What you will do:
An exact transcription of the entries is required, with no images included.

Input for this task:
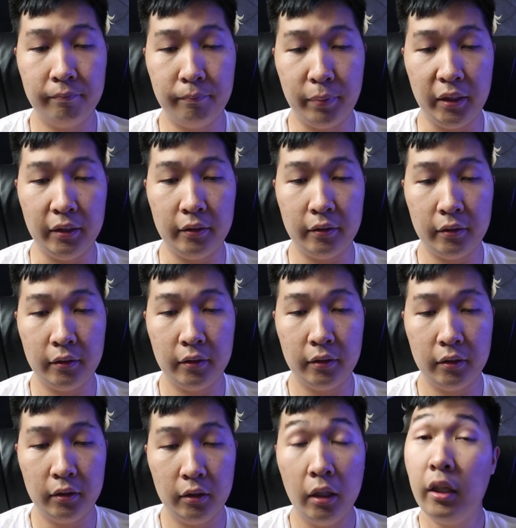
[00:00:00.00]
But
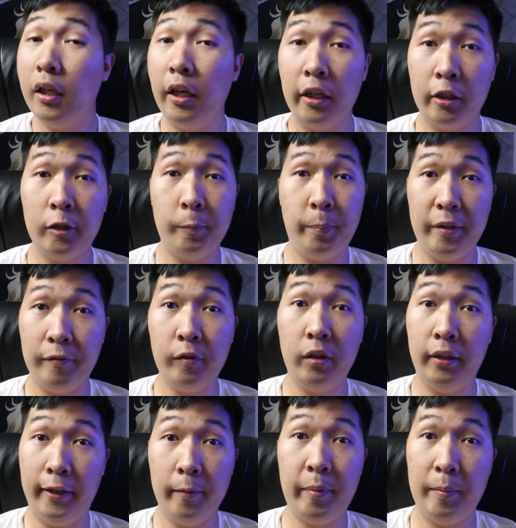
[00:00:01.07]
it could be for a
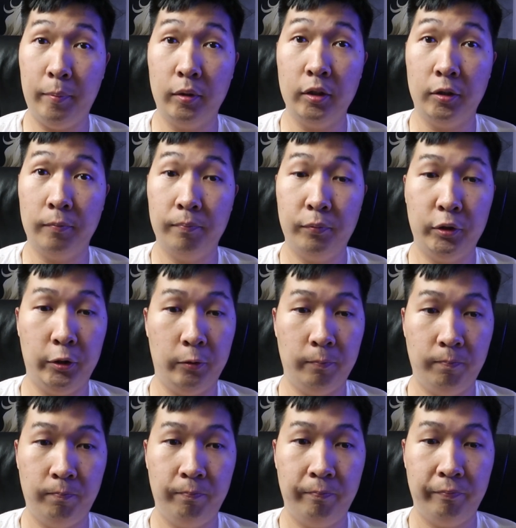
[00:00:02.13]
lot of people though. So
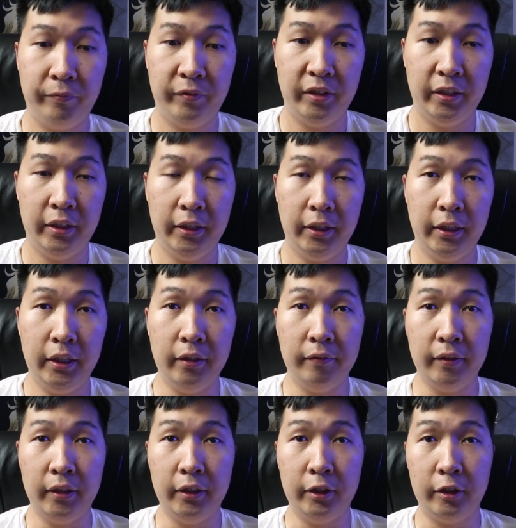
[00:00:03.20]
if
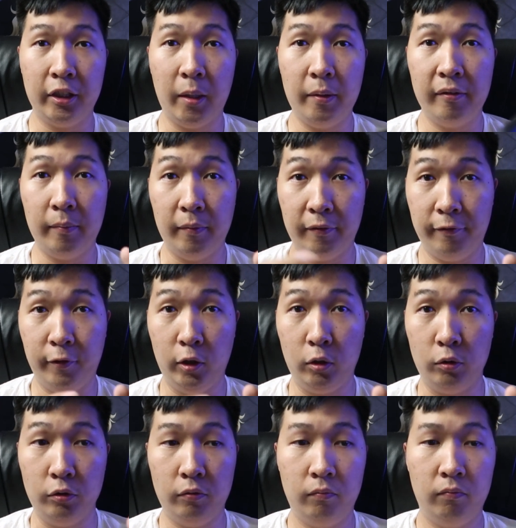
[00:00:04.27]
you're coming from a
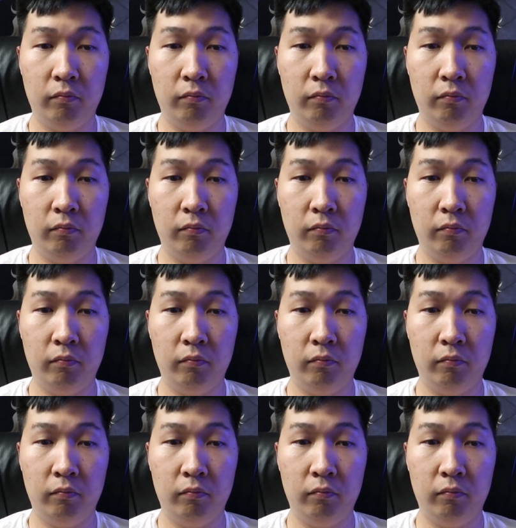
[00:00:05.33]
fold,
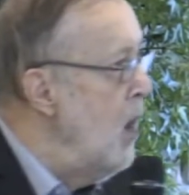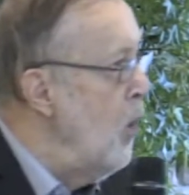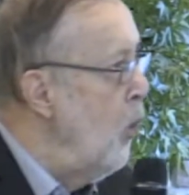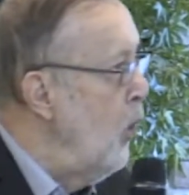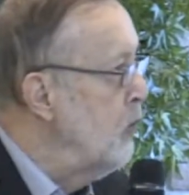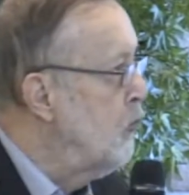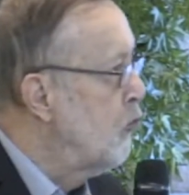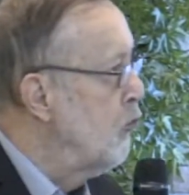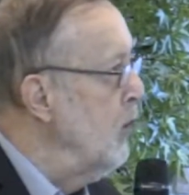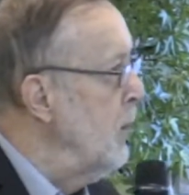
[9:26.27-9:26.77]

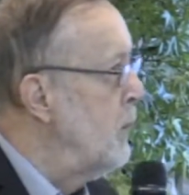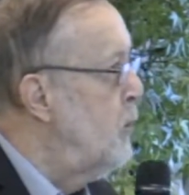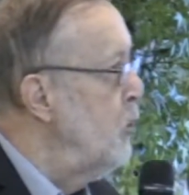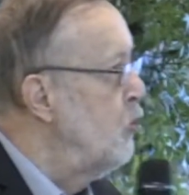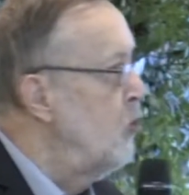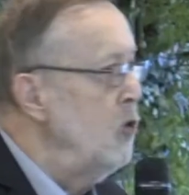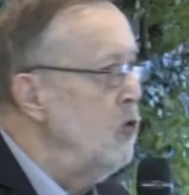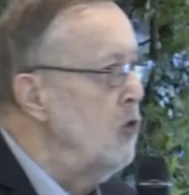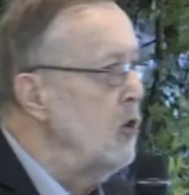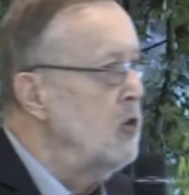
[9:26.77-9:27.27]
What
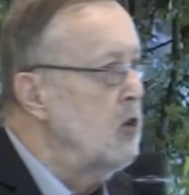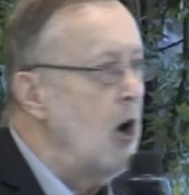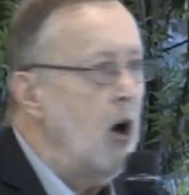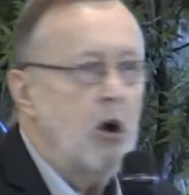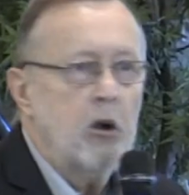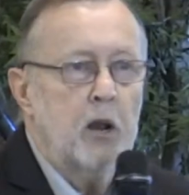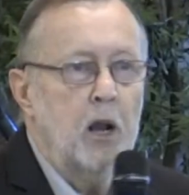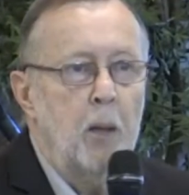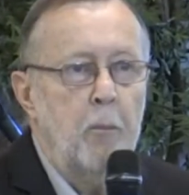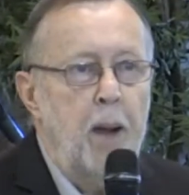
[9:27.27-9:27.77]
scriptures is he
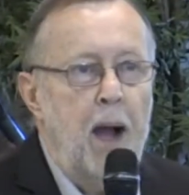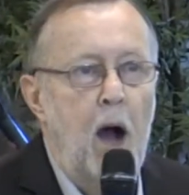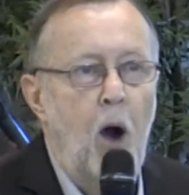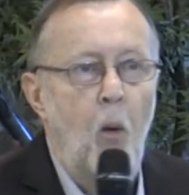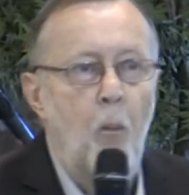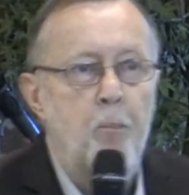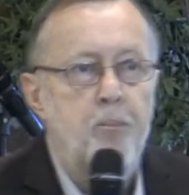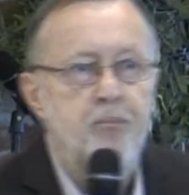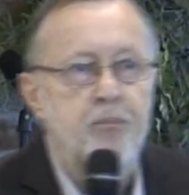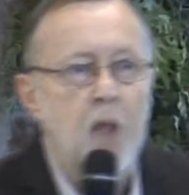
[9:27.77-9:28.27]
talking about?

The completed task:
[00:00:00.00]
But
[00:00:01.07]
it could be for a
[00:00:02.13]
lot of people though. So
[00:00:03.20]
if
[00:00:04.27]
you're coming from a
[00:00:05.33]
fold,
[9:26.27-9:26.77]

[9:26.77-9:27.27]
What
[9:27.27-9:27.77]
scriptures is he
[9:27.77-9:28.27]
talking about?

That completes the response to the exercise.